Sikap yang serupa juga ditunjukkan oleh Sukarno. Ketika akhirnya harus meninggalkan istana pada 1967. Ia mengingatkan kepada anaknya “Mas Guruh, bapak sudah tidak boleh tinggal di istana ini lagi. Kamu bereskan barang-barangmu, jangan kamu ambil apapun, termasuk lukisan atau hal lain. Itu punya negara!” kata Bung Karno yang lantas menyampaikan hal serupa kepada para ajudannya. Saat akhirnya meninggalkan istana, Bung Karno pun hanya mengenakan kaus oblong putih dan celana panjang hitam. Dengan menumpang VW kodok, ia minta diantarkan ke rumah Fatmawati di bilangan Sriwijaya, Kebayoran.
Kisah-kisah tersebut adalah teladan yang hidup, bukan dongeng apalagi mitos, mereka nyata, mereka mewariskan pelajaran berharga bahwa jabatan publik adalah tugas pelayanan dan pengabdian, bukan wahana menumpuk harta dan pamer kuasa.
Gaji “Tak Wajar” Guru Honorer
Bila ketakwajaran sebelumnya karena melampaui batas, yang kedua ini sebaliknya justru karena di bawah batas kewajaran. Demikianlah adanya, para honorer utamanya guru yang jumlahnya lebih dari 1 juta orang diupah secara tak wajar.
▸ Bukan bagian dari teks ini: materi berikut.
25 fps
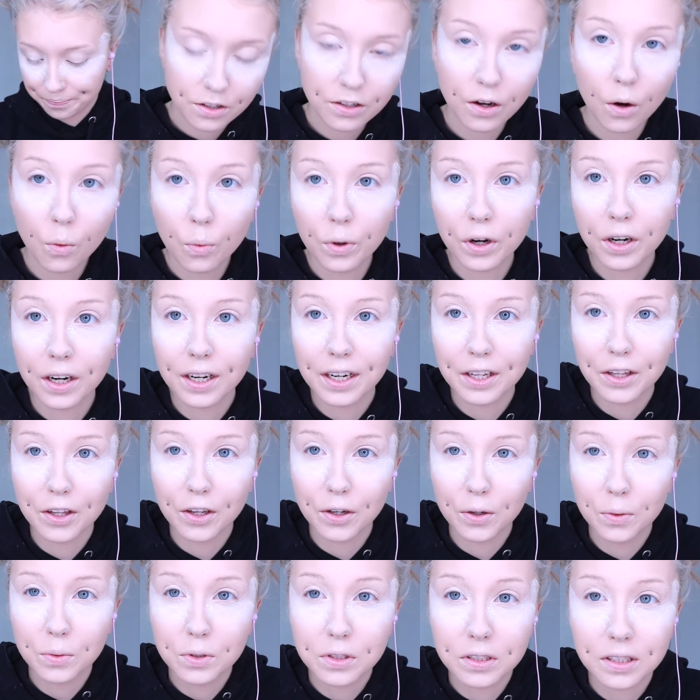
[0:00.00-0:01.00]
So we're gonna
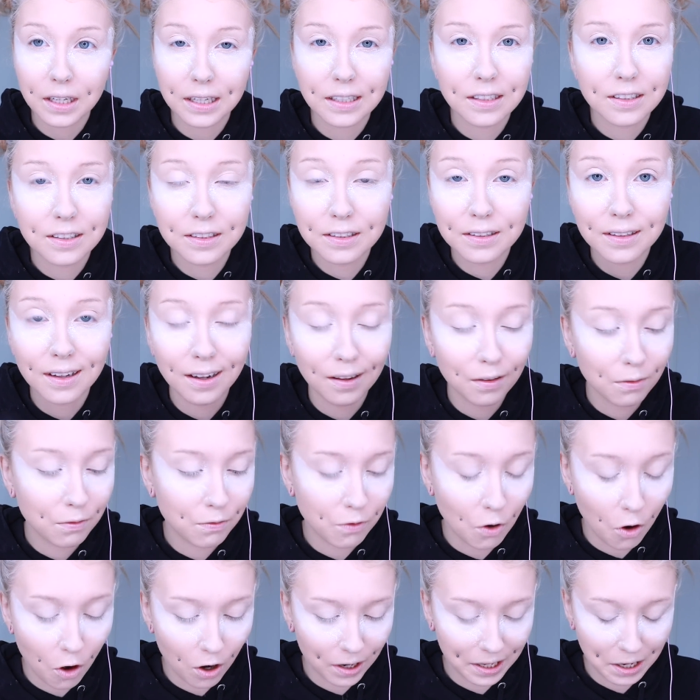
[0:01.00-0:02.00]
use, it's still
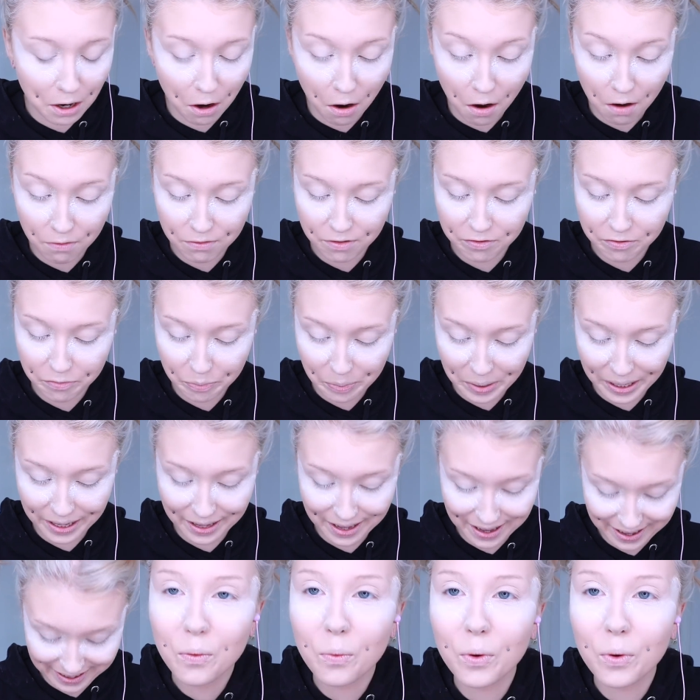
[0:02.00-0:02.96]
falling off me.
Mari memulainya dengan membaca tajuk di detik.com pada juni 2020 “Miris! Gaji Guru Honorer Lebih Kecil dari Upah ART”. Kemudian tajuk di okezone.com pada mei 2022 berjudul “Cerita Guru Honorer Pernah Digaji Rp25.000 per Bulan“, bahkan yang lebih menyedihkan tajuk di halaman depan kompas.com maret 2023 “Gaji Belum Dibayar, Guru Honor Jual Ginjal di Media Sosial“.
Padahal berdasarkan Pasal 14 UU Nomor 14 Tahun 2005 tentang Guru dan Dosen, guru berhak memperoleh penghasilan di atas kebutuhan hidup minimum serta jaminan kesejahteraan sosial. Namun pasal ini seringkali di anak tirikan.
Dua ketakwajaran di atas menampilkan kenyataan yang kontras, ibarat langit dan bumi. Padahal guru seringkali dielu-elukan dalam pidato para pejabat, disebut sebagai pahlawan, sebagai tulang punggung kemajuan bangsa bahkan suluh peradaban. Namun nasibnya seringkali menyedihkan, tidak lebih baik dari ART di negeri tetangga.
Inilah setumpuk ketakwajaran, yang boleh jadi menyerupai fenomena gunung es, sebagian barangkali telah tampak, tapi bagian terbesarnya boleh jadi belum terlihat. Ketakwajaran ini memerlukan hadirnya pemerintah, sebab memang itulah tugas pemerintah. Kealpaan pemerintah justru akan memperpanjang barisan ketidakwajaran, yang bila dibiarkan terus-menerus pada waktunya nanti akan melahirkan ketidakpercayaan. Publik akan beramai-ramai menyatakan mosi tidak percaya kepada negara. Dan itulah seburuk-buruk pemerintahan, berdiri di atas ketakwajaran dan ketidakpercayaan.